# d-day campsites



## rocky1968 (Nov 10, 2011)

any 1 know where a good site near the normandy landings


----------



## bognormike (May 10, 2005)

I thight you were heading for Spain via Lyon, Verdun, Oradour, colditz etc, now normandy beaches... :roll:

look at the camsites database map

http://www.motorhomefacts.com/modules.php?name=Campsites&file=map

type in Arromanches (for instance) in the town name, it will come up with Arromances Les Bains and you can leave the radius at 20 miles, or change it - then press "search the map" and you'll have loads of places....


----------



## raynipper (Aug 4, 2008)

Bayeux Municipal on the ring road. Several along the coast road from Arowmanches to Port en Bessin and a modest air just above said port.

We are 20 miles west of St. Mere Eglise.

Ray.


----------



## brillopad (Mar 4, 2008)

Do you need a site as at most of the beaches you can stay right on or very near for nothing, and as they are quite spread out one site will be to far from most of the others without other transport.

Dennis


----------



## pandalf (Oct 29, 2006)

There is an unofficial aire right at Utah beach. Plug these coordinates into the Satnav - 49.414331,-1.176975 - and it will take you right there. This is a big, level field situated right behind the main car park of the Utah beach facility. It costs no money and it is always occupied by a good dozen or more rigs every night. We stayed a while and always felt comfortable and welcome. The mobile chip van was also very welcome! There are absolutely no facilities though, other than the fact that loos are available at several nearby pubs/bars and the Utah beach visitor centre itself.

There is also an aire right in the centre of Arromanches, but it is nothing more than a car park and it gets extremely crowded. The aire is located at 49.339021,-0.625834.

There is another very nice little unofficial aire down at Merville, which is handy for Pegasus bridge. The aire is right on the sea at 49.285269,-0.210012. Again, there are no facilities, and room for only about six units. But we were able to cycle to and from the bridge (about four miles each way), and Merville has many nice cafes, pubs etc.

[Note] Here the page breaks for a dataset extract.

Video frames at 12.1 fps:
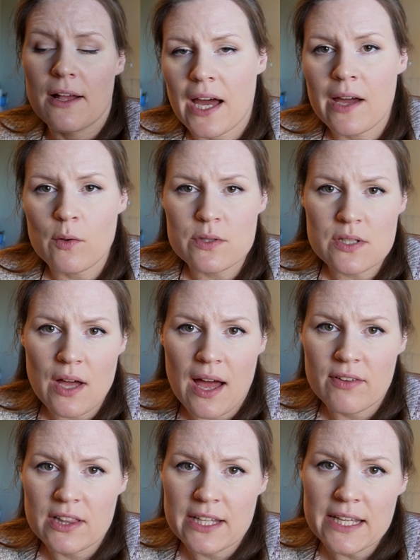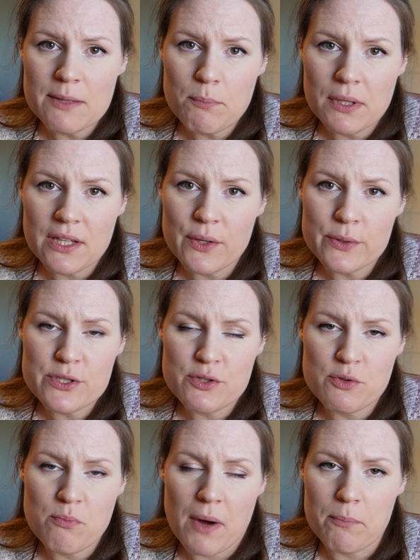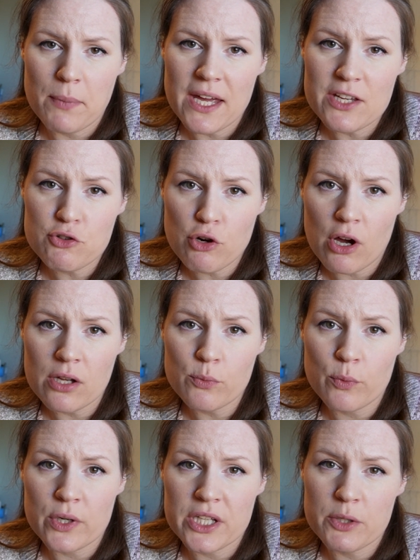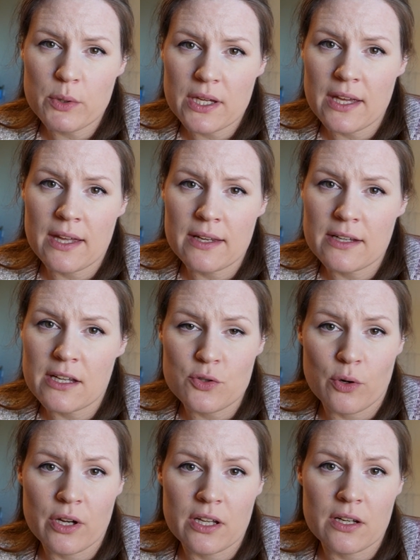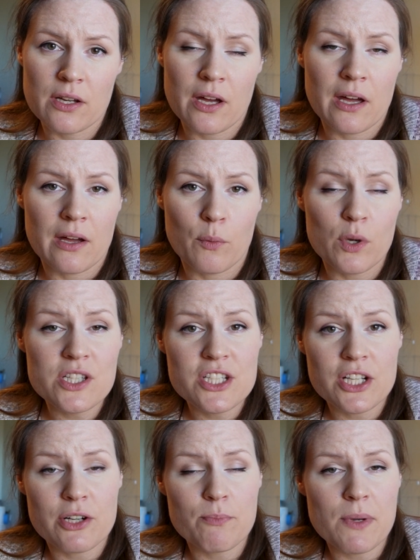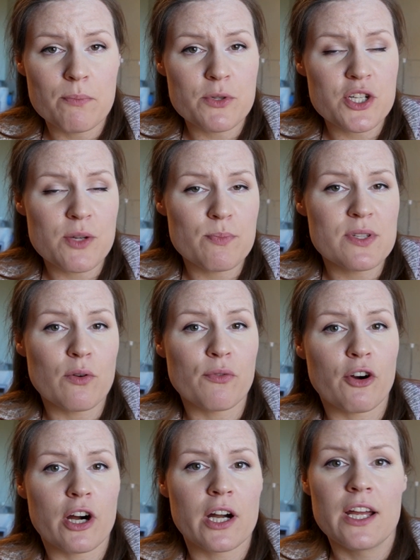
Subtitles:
I also have a link below to my Patreon where you can join a 1-tier membership so far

Finally, we found a really great little campsite at 49.675842,-1.266872 - just outside Barfleur. It is called Camping Blanche Nef and it has all facilities. It is on a rocky promontory that can get a bit windy! But this gives nice views across to barfleur, which is a lovely little fishing port with some great restaurants. Barfleur also has a proper aire, at 49.669508,-1.26364. But it is right on the main road through the town and we preferred the quiet of the proper campsite.


----------



## tonka (Apr 24, 2006)

In back to the future doc says " roads !! where were going you dont need roads"..

I say "campsites - were your (thinking) of going you dont need campsites".... :lol: 
Lots of aires along that route, many free or low cost and in great locations..
As mentioned look at the MHF campsite database, many listed there.


Normandy and the WW2 beaches is a trip in itself, we did 10 days and that wasn't enough, we will be going back again...


----------



## DTPCHEMICALS (Jul 24, 2006)

35 on here

http://www.campingfrance.com/UK/Our-themes/Unique-locations/tourist-sites/D-day-Beaches-Calvados/(offset)/30#DebutListe

We did stay at Le puits many years ago now an Irish familly owned site

http://www.lepuits.com/en/

Dave p


----------



## Zebedee (Oct 3, 2007)

Wonderful Aire at rear of the farmyard here > > 49.38782,-0.948703 - not far from Pointe du Hoc (Unmissable).


Have a look on Google Street View by going a little way down the D125. The photo shows the Aire barely completed, but we were there last year and it was becoming well established with shrubs and flowers separating the pitches.

Dave


----------



## zappy61 (May 1, 2005)

*DDay beaches*

I will be making the trip this summer but my dilemma is can I easily park near the ww2 sites with a 24ft MH? or will it be better to go for a site with facilities and hire a car to get around the sites and museums?

Graham


----------



## raynipper (Aug 4, 2008)

*Re: DDay beaches*



zappy61 said:


> I will be making the trip this summer but my dilemma is can I easily park near the ww2 sites with a 24ft MH? or will it be better to go for a site with facilities and hire a car to get around the sites and museums?
> 
> Graham


Easy anywhere Graham.

Ray.

p.s. unless high season and all thos bl00dy tourists clog the place up.


----------



## zappy61 (May 1, 2005)

*Re: DDay beaches*



raynipper said:


> zappy61 said:
> 
> 
> > I will be making the trip this summer but my dilemma is can I easily park near the ww2 sites with a 24ft MH? or will it be better to go for a site with facilities and hire a car to get around the sites and museums?
> ...


So no worries about the parking thanks Ray. Sorry to be a tourist :lol:

Graham


----------



## barryd (May 9, 2008)

Normandy is in my opinion one of the most motorhome friendly regions. Our favourite WW2 spot is the gun batteries at Longues Sur Mer here http://maps.google.co.uk/maps?q=Lon...noid=_g-SL1FsnSFAlksrMR5fFw&cbp=12,92.43,,0,0










And if you have time the Cherbourg peninsula where Ray lives just a few miles further north from the D Day beaches is stunning. Quiet and pretty little places like Barfleur and some stunning beaches with quite a few wilding opportunities. Apparently its open season at Rays house this year and everyone who turns up gets free Vino and food!!


----------



## Lindsay (Jul 5, 2010)

I reckon a visit to the Normandy American Cemetery at Colleville sur Mer is a must!! The overflow car park outside, overlooking Omaha Beach, is an excellent aire, in a great location. Good walks and points of interest will tempt you to stay another day,... or so!!
As others have said the whole area lends itself to Motorhomes! 
Have a great trip.
Lindsay


----------